La culture, l’éducation et les règlementations ont tellement brimé l’Enfant Libre et il en est résulté tant de frustrations qu’il s’en faut de peu qu’on le considère comme l’état idéal. Cependant, ce n’est pas si simple. D’abord, se sentir frustré ne prouve pas la légitimité du désir bridé. Mais, sans malice aucune, sans intention de nuire, l’énergie de l’Enfant Libre est par nature égoïste et anarchique. Le chien fou peut se retrouver dans un jeu de quilles. Ce que j’ai évoqué plus haut de James Benett en donne un bon exemple. Sa fortune lui permettait de compenser les préjudices que sa conduite pouvait entraîner, mais, pour un Enfant Libre aux moyens ordinaires, c’est plus compliqué. La société s’emploie à se protéger de cette énergie par l’intériorisation de la discipline. Malheureusement, de la discipliner à l’inhiber, il n’y a pas une grande distance, d’autant que moins on supporte l’insécurité plus on veut contrôler.

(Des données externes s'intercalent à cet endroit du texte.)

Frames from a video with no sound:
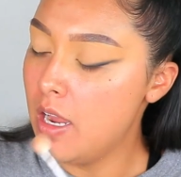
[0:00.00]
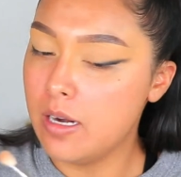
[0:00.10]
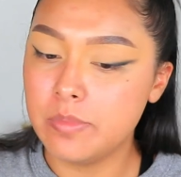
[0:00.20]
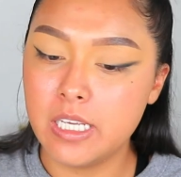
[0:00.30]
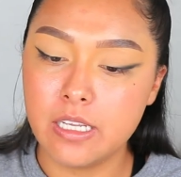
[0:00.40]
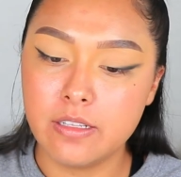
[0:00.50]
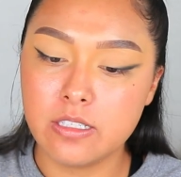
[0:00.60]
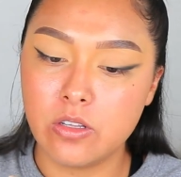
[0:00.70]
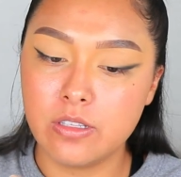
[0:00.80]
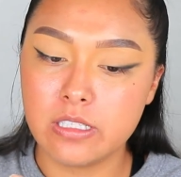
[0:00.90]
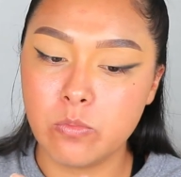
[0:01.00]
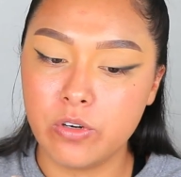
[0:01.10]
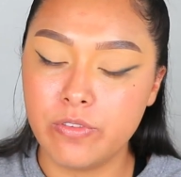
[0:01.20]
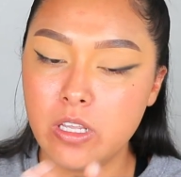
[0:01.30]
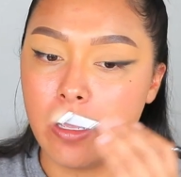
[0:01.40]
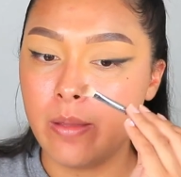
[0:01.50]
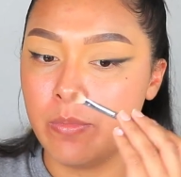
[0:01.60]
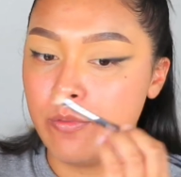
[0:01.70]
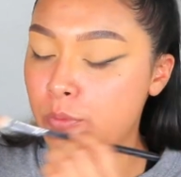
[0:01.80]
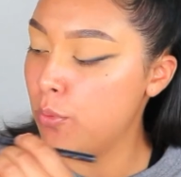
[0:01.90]
And I'm taking this on this Morphe
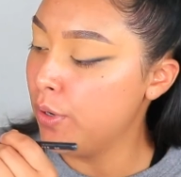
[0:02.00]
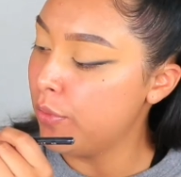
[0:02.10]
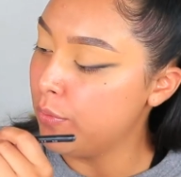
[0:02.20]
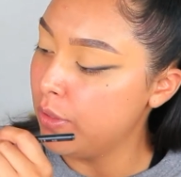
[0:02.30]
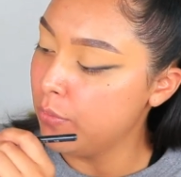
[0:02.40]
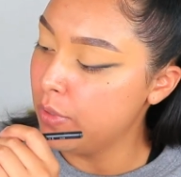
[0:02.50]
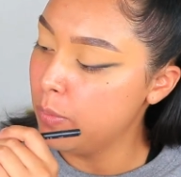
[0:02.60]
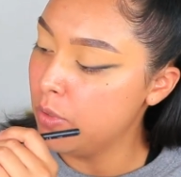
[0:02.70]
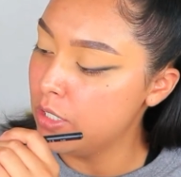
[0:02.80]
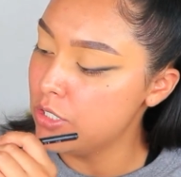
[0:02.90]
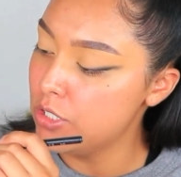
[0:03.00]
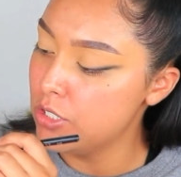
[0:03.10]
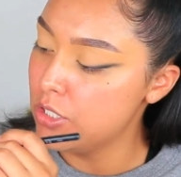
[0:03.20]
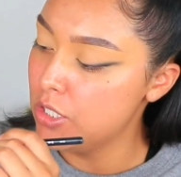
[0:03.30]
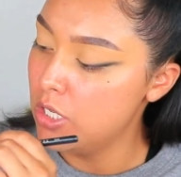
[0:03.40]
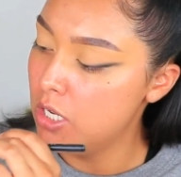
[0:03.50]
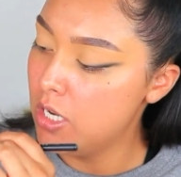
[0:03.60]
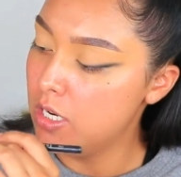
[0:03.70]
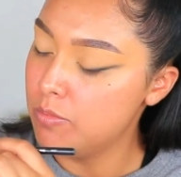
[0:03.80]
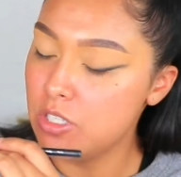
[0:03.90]
M433 brush.
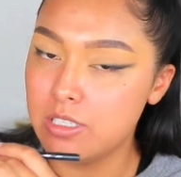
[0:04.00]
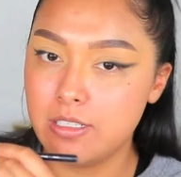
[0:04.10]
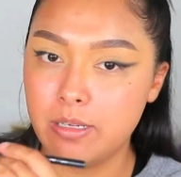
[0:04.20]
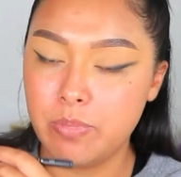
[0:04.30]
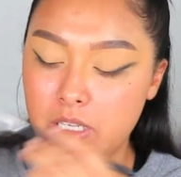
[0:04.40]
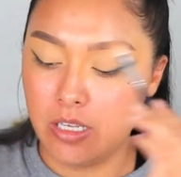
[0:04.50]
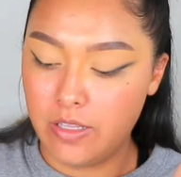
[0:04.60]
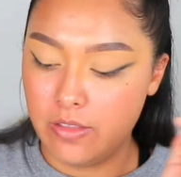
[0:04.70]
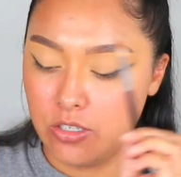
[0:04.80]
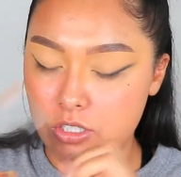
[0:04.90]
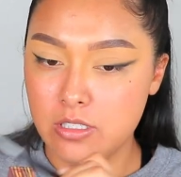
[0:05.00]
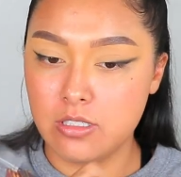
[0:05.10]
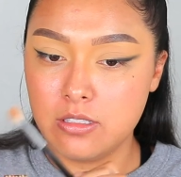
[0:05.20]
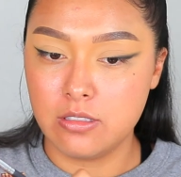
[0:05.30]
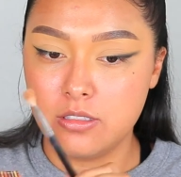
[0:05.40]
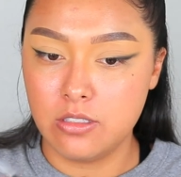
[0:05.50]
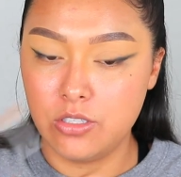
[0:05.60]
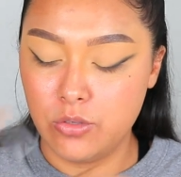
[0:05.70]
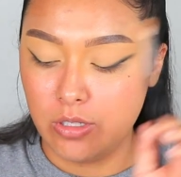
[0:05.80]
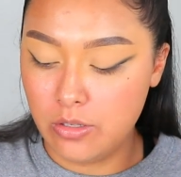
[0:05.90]
I'm just dipping in there just,
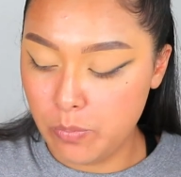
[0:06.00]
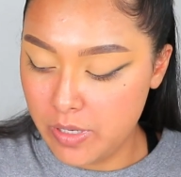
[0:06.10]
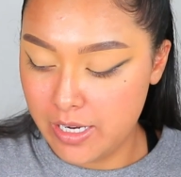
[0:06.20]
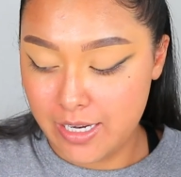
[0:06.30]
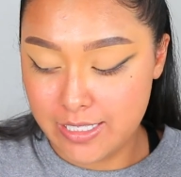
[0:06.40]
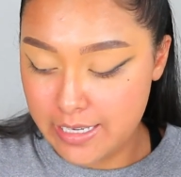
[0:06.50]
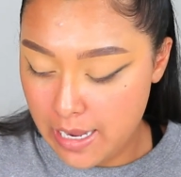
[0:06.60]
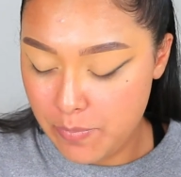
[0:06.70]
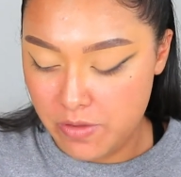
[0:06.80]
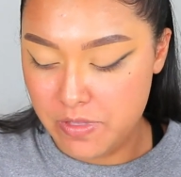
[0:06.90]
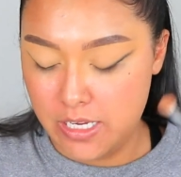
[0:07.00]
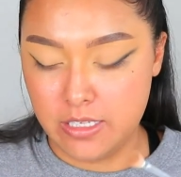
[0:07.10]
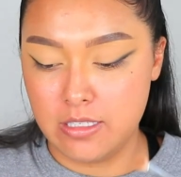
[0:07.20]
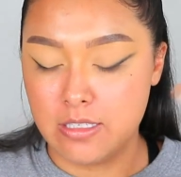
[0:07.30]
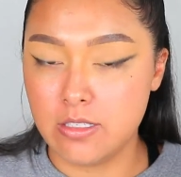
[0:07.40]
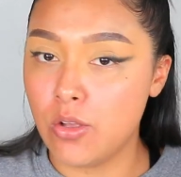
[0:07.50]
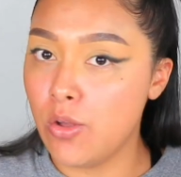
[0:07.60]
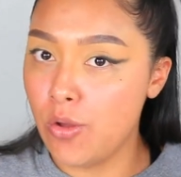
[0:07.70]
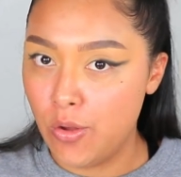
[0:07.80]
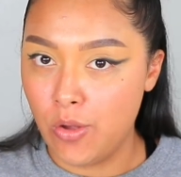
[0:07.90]
you know, a little bit, and I tap off the excess
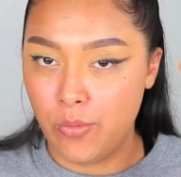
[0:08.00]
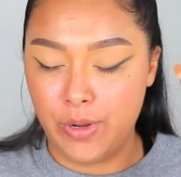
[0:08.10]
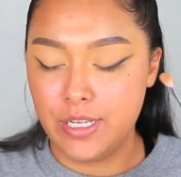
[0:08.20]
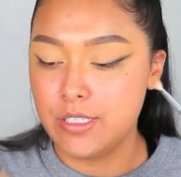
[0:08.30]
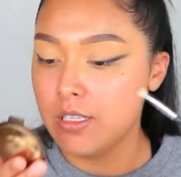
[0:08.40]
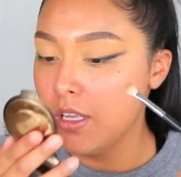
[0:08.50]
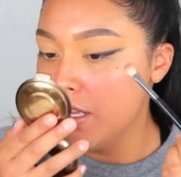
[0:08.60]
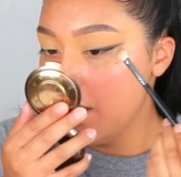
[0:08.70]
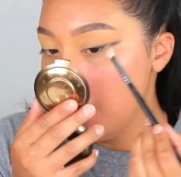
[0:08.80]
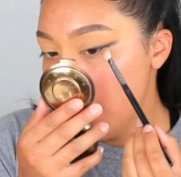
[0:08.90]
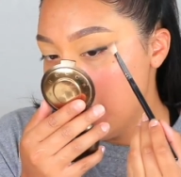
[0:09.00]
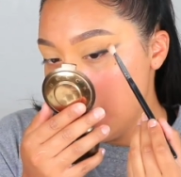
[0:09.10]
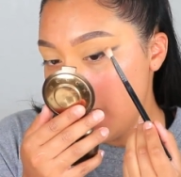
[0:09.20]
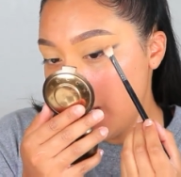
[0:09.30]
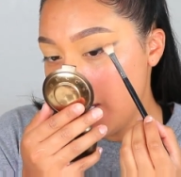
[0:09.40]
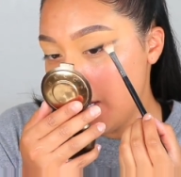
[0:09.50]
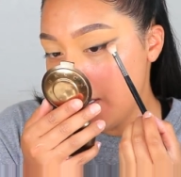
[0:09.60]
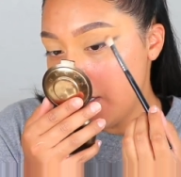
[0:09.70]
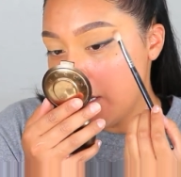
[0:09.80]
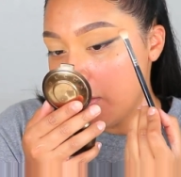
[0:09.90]
always.
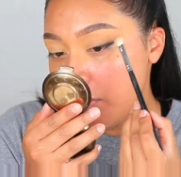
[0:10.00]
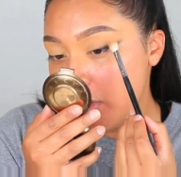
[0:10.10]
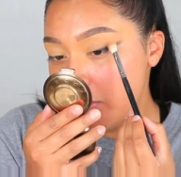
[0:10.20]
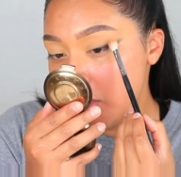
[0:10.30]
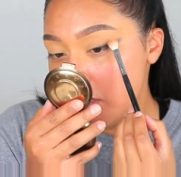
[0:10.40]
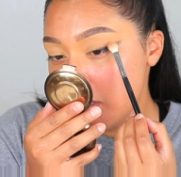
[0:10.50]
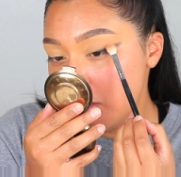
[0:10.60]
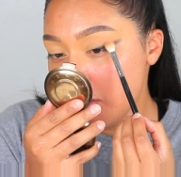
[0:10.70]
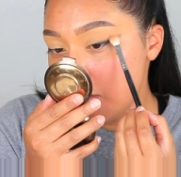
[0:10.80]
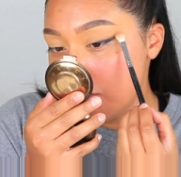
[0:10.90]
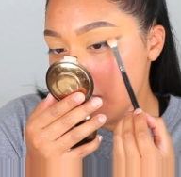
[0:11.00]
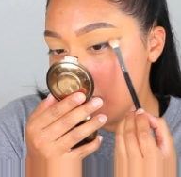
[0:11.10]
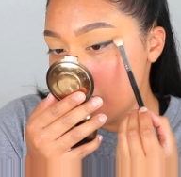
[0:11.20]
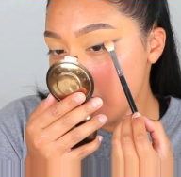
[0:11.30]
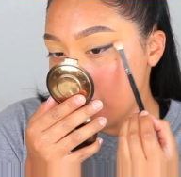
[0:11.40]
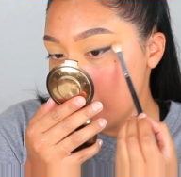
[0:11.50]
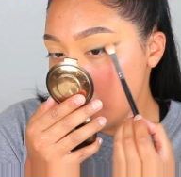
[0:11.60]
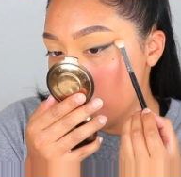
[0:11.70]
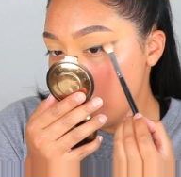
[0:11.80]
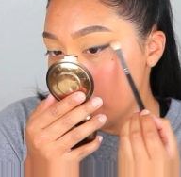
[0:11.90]
And what I'm just gonna do is
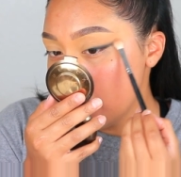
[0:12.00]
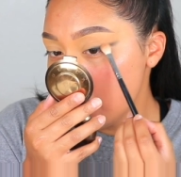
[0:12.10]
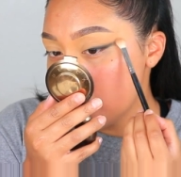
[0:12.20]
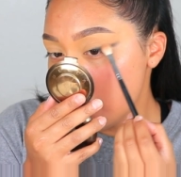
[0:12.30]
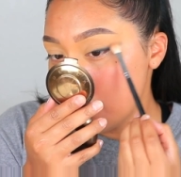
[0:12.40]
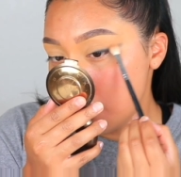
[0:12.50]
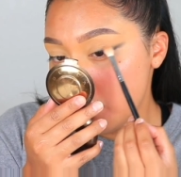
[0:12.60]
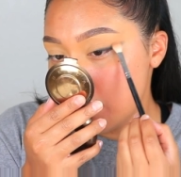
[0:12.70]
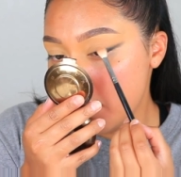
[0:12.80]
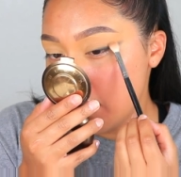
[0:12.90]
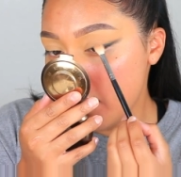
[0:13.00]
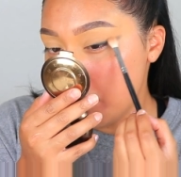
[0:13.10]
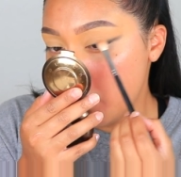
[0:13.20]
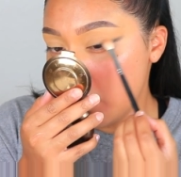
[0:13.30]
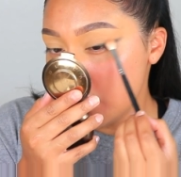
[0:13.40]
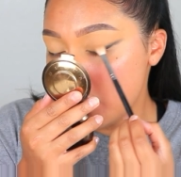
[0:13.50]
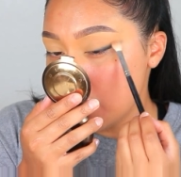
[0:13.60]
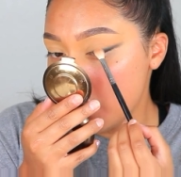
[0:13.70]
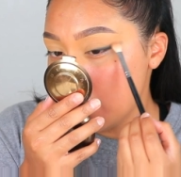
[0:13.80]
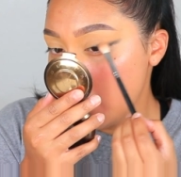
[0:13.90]
I'm going to take that
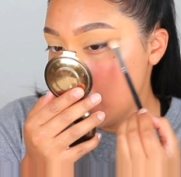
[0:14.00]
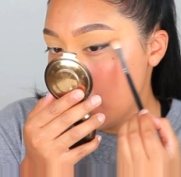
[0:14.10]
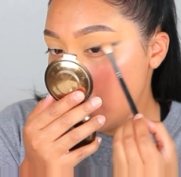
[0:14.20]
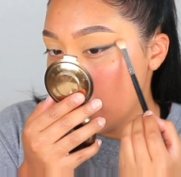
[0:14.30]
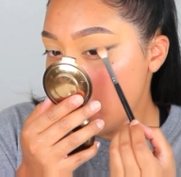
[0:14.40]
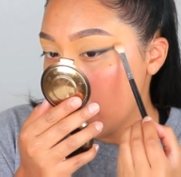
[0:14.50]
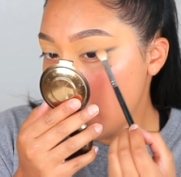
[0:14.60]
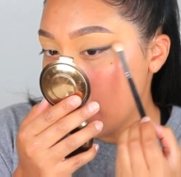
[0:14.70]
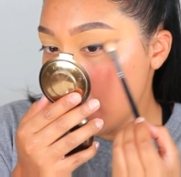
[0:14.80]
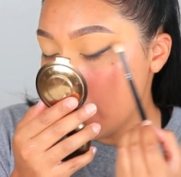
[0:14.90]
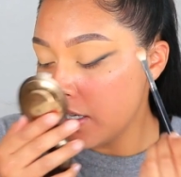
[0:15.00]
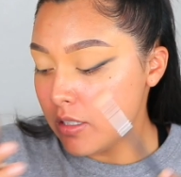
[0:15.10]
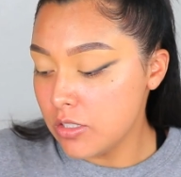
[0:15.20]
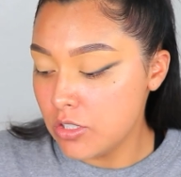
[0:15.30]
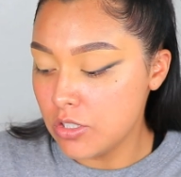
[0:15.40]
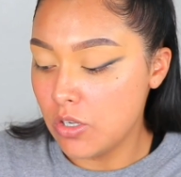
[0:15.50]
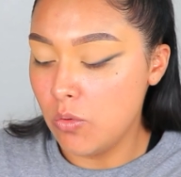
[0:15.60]
bronzer and just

Si je ne suis pas partisan de la devise facile « Il est interdit d’interdire », il me semble néanmoins que notre matrice sociale, renforcée par la gestion de la crise sanitaire, engendre beaucoup d’Enfants Adaptés, qu’ils soient rebelles ou soumis. Or l’Enfant Libre est indispensable à la fois à la joie de vivre et à la créativité d’une société. Il y a un équilibre à ajuster. En attendant, retrouver chacun d’entre nous notre Enfant Libre, vivre avec lui en bonne intelligence, peut être de l’ordre d’une hygiène ou d’une reconquête. 

 

* Editions Paulsen, 2018. Hampton Sides est aussi l’auteur de The lost city of Z, dont James Gray a tiré un film.